• DATA RECORDS:
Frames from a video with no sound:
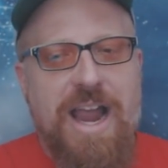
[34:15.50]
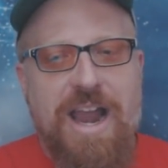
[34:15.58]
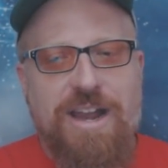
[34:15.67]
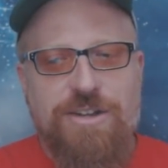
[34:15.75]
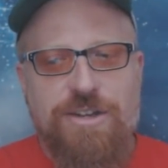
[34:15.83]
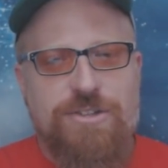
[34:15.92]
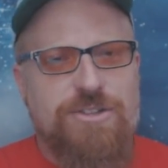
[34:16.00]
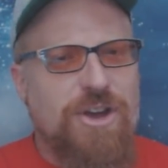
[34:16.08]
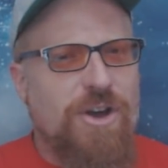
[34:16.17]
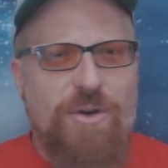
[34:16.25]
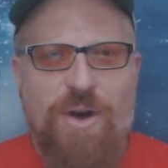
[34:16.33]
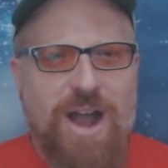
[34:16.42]
And
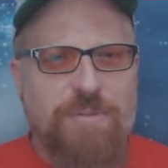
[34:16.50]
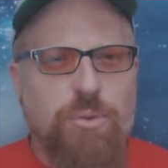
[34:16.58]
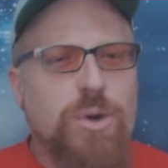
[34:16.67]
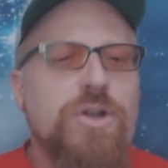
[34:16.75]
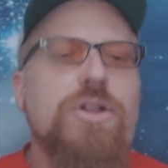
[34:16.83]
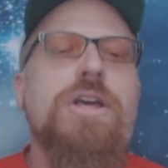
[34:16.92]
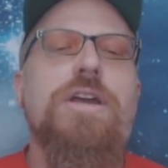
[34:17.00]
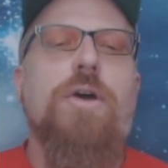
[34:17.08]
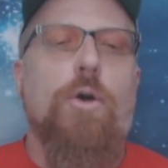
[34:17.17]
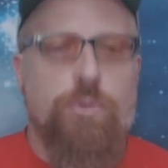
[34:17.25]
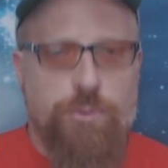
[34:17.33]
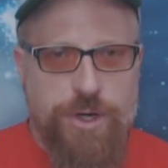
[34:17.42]
so I
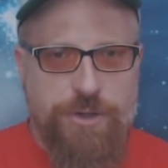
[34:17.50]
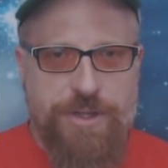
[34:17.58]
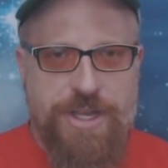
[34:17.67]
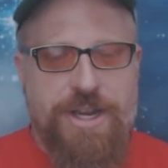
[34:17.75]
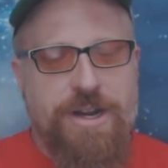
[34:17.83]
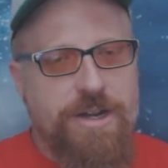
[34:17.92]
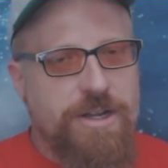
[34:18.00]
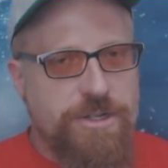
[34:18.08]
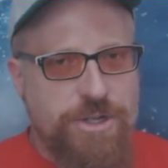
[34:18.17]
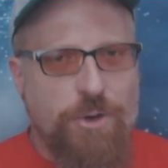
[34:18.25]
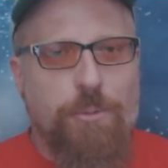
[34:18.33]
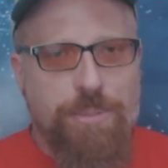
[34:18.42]
really, really
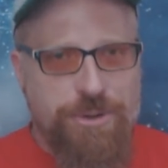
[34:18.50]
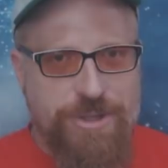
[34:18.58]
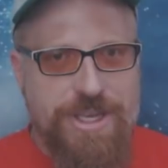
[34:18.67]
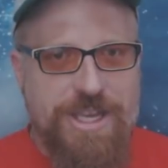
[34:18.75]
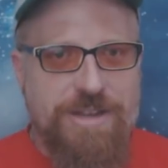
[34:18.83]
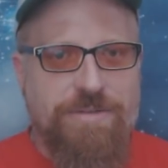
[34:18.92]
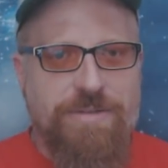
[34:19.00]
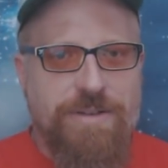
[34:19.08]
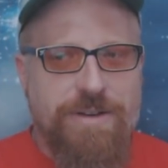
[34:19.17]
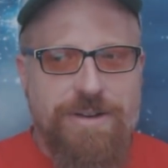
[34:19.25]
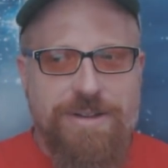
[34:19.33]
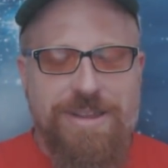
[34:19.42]
don't
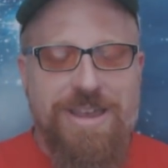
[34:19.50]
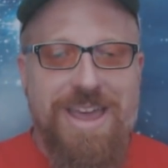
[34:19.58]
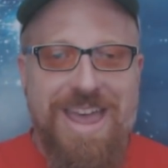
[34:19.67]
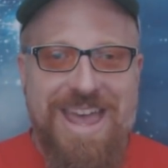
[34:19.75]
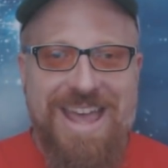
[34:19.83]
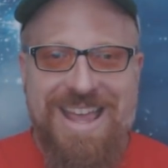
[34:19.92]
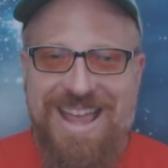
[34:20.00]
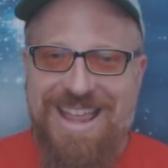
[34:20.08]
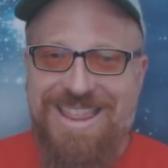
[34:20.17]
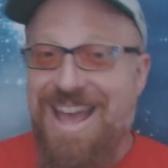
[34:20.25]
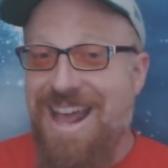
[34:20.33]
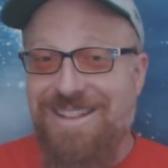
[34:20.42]
believe
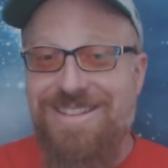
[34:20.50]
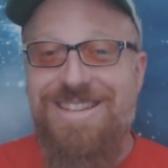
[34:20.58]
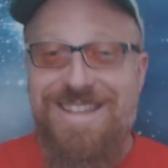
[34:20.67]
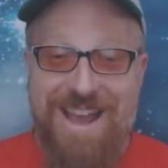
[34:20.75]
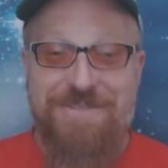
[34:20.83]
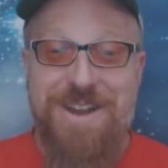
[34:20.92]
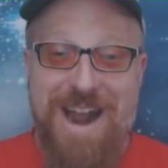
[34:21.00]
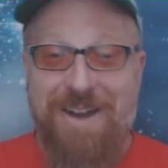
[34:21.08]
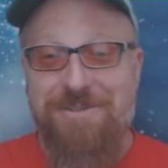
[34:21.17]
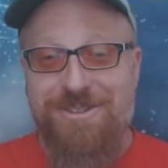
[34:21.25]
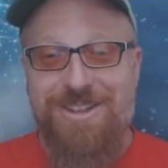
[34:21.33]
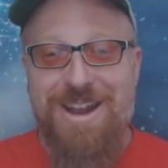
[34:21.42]
that 7
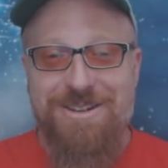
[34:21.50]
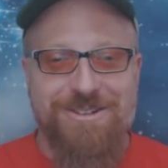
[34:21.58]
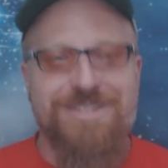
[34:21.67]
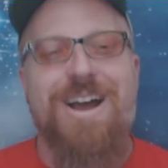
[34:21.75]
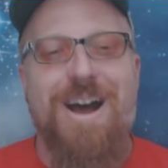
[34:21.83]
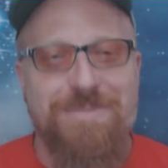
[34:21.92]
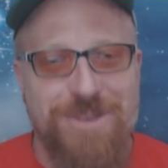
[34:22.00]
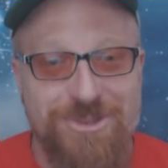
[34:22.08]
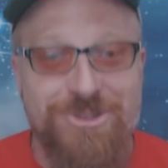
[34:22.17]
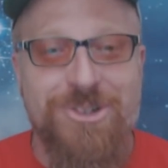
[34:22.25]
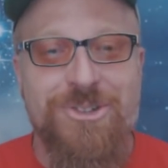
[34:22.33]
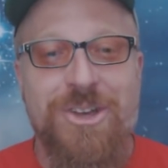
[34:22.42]
out of 10 Kratom
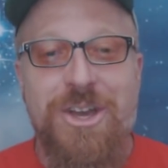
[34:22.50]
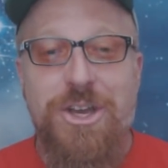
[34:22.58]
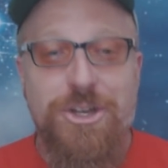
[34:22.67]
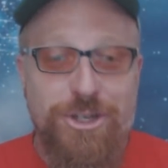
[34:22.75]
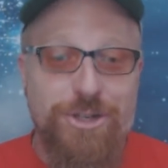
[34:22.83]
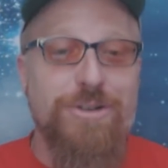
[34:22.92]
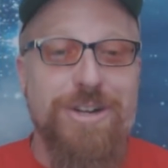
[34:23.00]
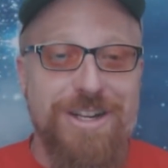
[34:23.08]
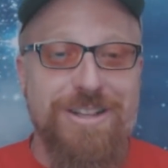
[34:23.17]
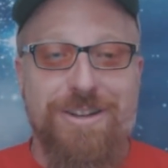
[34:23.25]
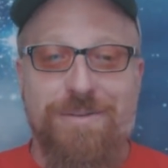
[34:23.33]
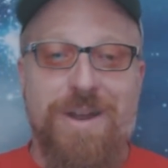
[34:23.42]
users shoot
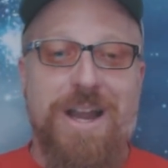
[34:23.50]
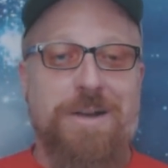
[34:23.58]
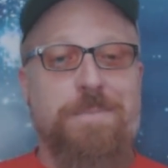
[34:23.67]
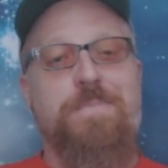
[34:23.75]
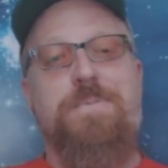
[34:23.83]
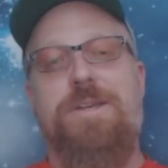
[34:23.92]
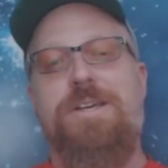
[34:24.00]
it in their vein.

• ASSIGNED TASK: Your copy should match the records above exactly, except that it contains no pictures.

• RESULT:
Frames from a video with no sound:
[34:15.50]
[34:15.58]
[34:15.67]
[34:15.75]
[34:15.83]
[34:15.92]
[34:16.00]
[34:16.08]
[34:16.17]
[34:16.25]
[34:16.33]
[34:16.42]
And
[34:16.50]
[34:16.58]
[34:16.67]
[34:16.75]
[34:16.83]
[34:16.92]
[34:17.00]
[34:17.08]
[34:17.17]
[34:17.25]
[34:17.33]
[34:17.42]
so I
[34:17.50]
[34:17.58]
[34:17.67]
[34:17.75]
[34:17.83]
[34:17.92]
[34:18.00]
[34:18.08]
[34:18.17]
[34:18.25]
[34:18.33]
[34:18.42]
really, really
[34:18.50]
[34:18.58]
[34:18.67]
[34:18.75]
[34:18.83]
[34:18.92]
[34:19.00]
[34:19.08]
[34:19.17]
[34:19.25]
[34:19.33]
[34:19.42]
don't
[34:19.50]
[34:19.58]
[34:19.67]
[34:19.75]
[34:19.83]
[34:19.92]
[34:20.00]
[34:20.08]
[34:20.17]
[34:20.25]
[34:20.33]
[34:20.42]
believe
[34:20.50]
[34:20.58]
[34:20.67]
[34:20.75]
[34:20.83]
[34:20.92]
[34:21.00]
[34:21.08]
[34:21.17]
[34:21.25]
[34:21.33]
[34:21.42]
that 7
[34:21.50]
[34:21.58]
[34:21.67]
[34:21.75]
[34:21.83]
[34:21.92]
[34:22.00]
[34:22.08]
[34:22.17]
[34:22.25]
[34:22.33]
[34:22.42]
out of 10 Kratom
[34:22.50]
[34:22.58]
[34:22.67]
[34:22.75]
[34:22.83]
[34:22.92]
[34:23.00]
[34:23.08]
[34:23.17]
[34:23.25]
[34:23.33]
[34:23.42]
users shoot
[34:23.50]
[34:23.58]
[34:23.67]
[34:23.75]
[34:23.83]
[34:23.92]
[34:24.00]
it in their vein.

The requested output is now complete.